それぞれの目的の為に分析手法が変わることは当然であるが、科学的根拠がなければならない。単に「そう思う」だけでは不十分である。

■なぜなぜ分析の功罪

経験的に、是正処置で使用される手法としては「なぜなぜ分析」がある。これ自体は、問題の深掘りをしてゆくには優れた手法であるが、正しく使われている例はあまり見かけない。

問題は
①解決できる策が念頭にあり、それにつながるようにストーリーを作成する。
 当然、できることしかしないし、それを正当化してしまう。現状の何も変わらない。
 こうしたことの延長に、「教育訓練」や「周知徹底」が出てきてしまう。

②最初に起きたことを原因とするので、最終的に原因分析にならない。例えば「寝坊」したことを「目覚まし時計に気がつかなかった」などと言うようにしてしまうと、「目覚まし時計を二つ用意する」などとなってしまう。当然、「寝坊」は「生活習慣」や「睡眠」に依存するが、無理な早朝の約束や、遅刻しても対策が立てられるような準備の不足などにも目を向けるべきである。

③分析と言っても、科学的根拠に基づかない判断であり政策的な解決策に行きやすい。なんとなくそう思うの連鎖では、最終的な原因は「なんとなく」の結果になりがちである。
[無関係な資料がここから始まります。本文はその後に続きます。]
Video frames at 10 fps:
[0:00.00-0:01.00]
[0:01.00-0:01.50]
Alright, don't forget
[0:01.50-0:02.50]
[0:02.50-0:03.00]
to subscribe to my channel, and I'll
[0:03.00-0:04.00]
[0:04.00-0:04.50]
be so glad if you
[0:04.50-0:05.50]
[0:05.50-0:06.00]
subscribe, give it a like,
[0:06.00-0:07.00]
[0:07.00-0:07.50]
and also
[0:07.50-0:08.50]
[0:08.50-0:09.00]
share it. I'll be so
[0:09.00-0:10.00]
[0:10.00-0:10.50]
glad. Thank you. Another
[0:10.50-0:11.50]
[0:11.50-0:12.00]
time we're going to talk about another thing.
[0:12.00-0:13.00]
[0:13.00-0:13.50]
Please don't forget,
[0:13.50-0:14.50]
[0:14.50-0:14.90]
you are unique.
そうした対策では、いわゆる有効性レビューも怪しい。

■実証実験

最初の原因を特定することが最も重要である。
参考になる記事がある。

○知床観光船事故、事故2日前に「ハッチ」の蓋3センチ浮く不具合…船長も認識か
2023/06/29

運輸安全委は、事故2日前にカズワンで行われた救命訓練の参加者から、豊田徳幸船長(当時54歳、事故で死亡)が訓練当日にハッチの蓋を閉めようと、繰り返しハンドルを回したが閉まらず、「蓋が約3センチ浮いた状態だった」との証言を新たに得た。

このため、運輸安全委は、引き揚げた船体や訓練の写真、証言を基にハッチの模型を製作。訓練時の様子を再現する実験を行ったところ、四隅の留め具すべてがきちんとかからず、証言通り、蓋が約1・5~3センチ浮く状態となることが確認された。留め具を動かすハンドルの緩みなどで不具合が生じたとみられる。

https://www.yomiuri.co.jp/national/20230629-OYT1T50070/

ポイントは「証言を基にハッチの模型を製作。訓練時の様子を再現する実験を行った」である。これにより、出発点を「留め具を動かすハンドルの緩み」や「蓋が約3センチ浮いた状態だった」で議論できる。これを「救命訓練」に持って行くと、結果は「救命訓練」の改善になってしまう。

ものづくりでは、不良品の発生の再現実験などを行なう術があるのだが、サービス業になればなるほど再現実験はしにくい。

例えば、ソフトウエアでのコーディングミス、テスト不足などによる顧客クレームは、様々な要因で起きる。例えば「無理な納期」「能力不足」「不注意」など上げられるが、これを再現することは「生理学」「心理学」などにおよび再現はむずかしい。

こうしたことは、何らかの数値データを採集する工夫が必要である。

実証実験に近い何かを追い求めなければ「再発防止」はできない。
安易な「なぜなぜ分析」は時間のっむだである。

形式的にISOに取り組んでいても儲かることはない。